### PROMPT
The expected response is an exact repetition of every record, with images excluded.

Dataset entries:
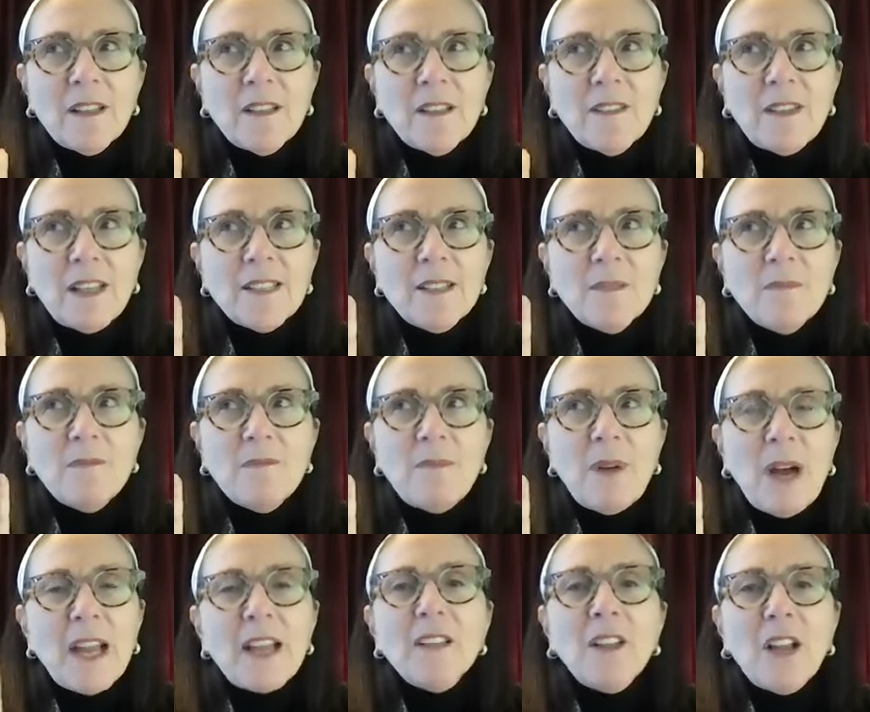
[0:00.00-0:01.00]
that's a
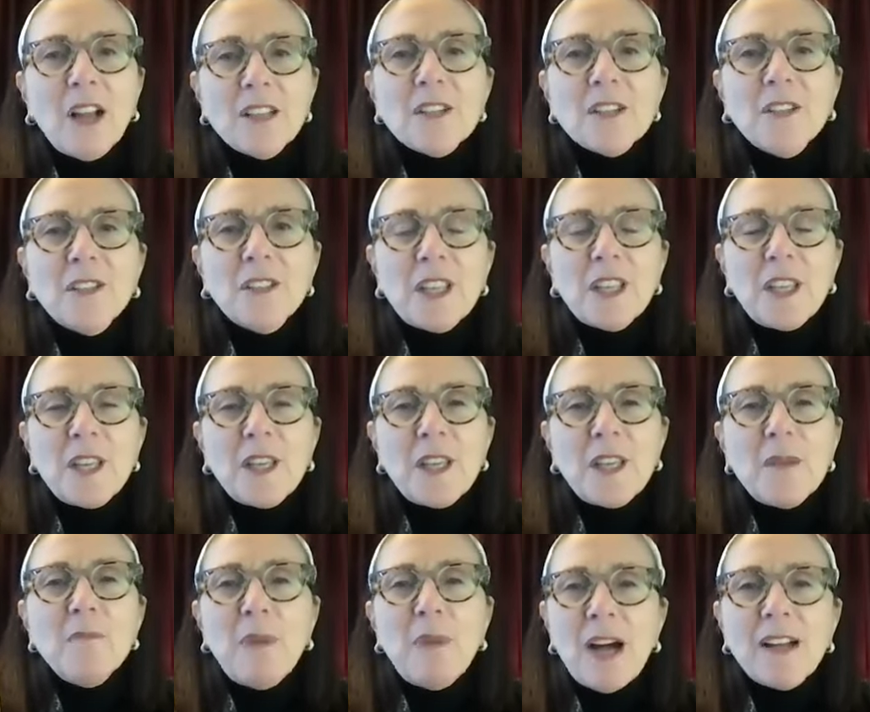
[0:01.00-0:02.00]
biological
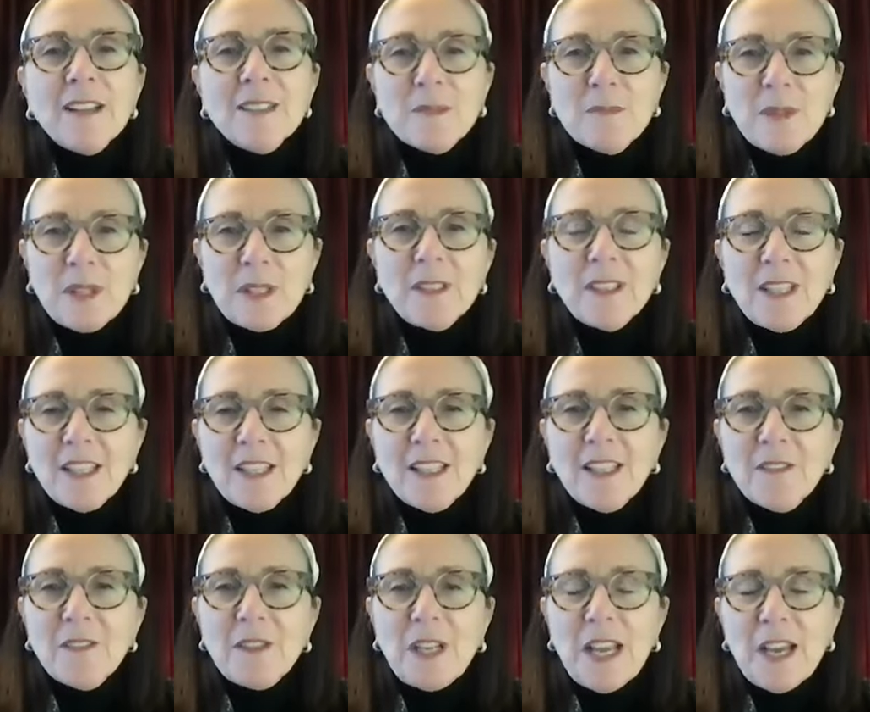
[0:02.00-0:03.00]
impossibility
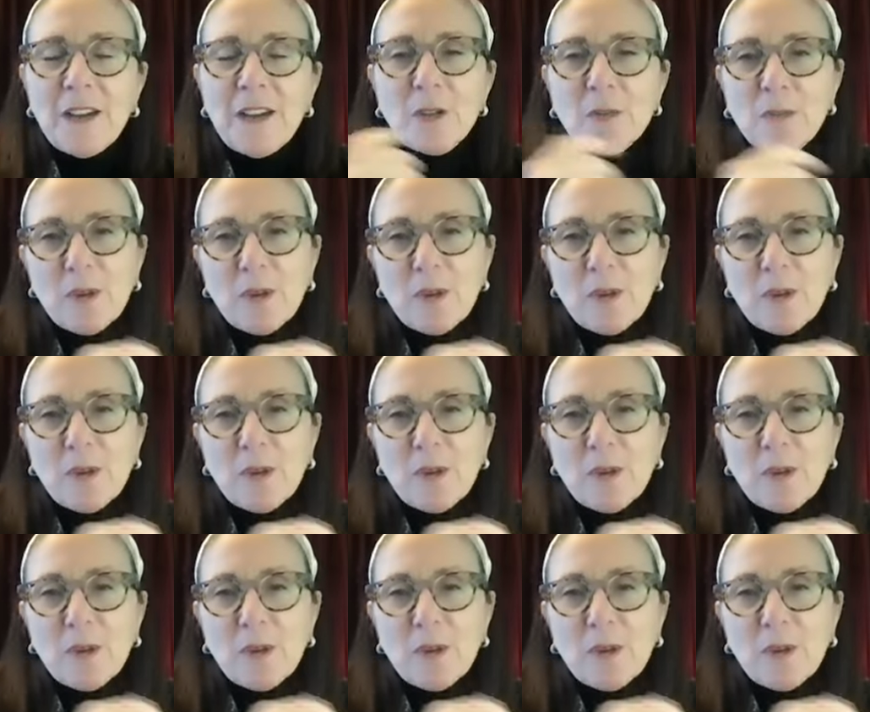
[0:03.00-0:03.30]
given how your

### COMPLETED TASK
[0:00.00-0:01.00]
that's a
[0:01.00-0:02.00]
biological
[0:02.00-0:03.00]
impossibility
[0:03.00-0:03.30]
given how your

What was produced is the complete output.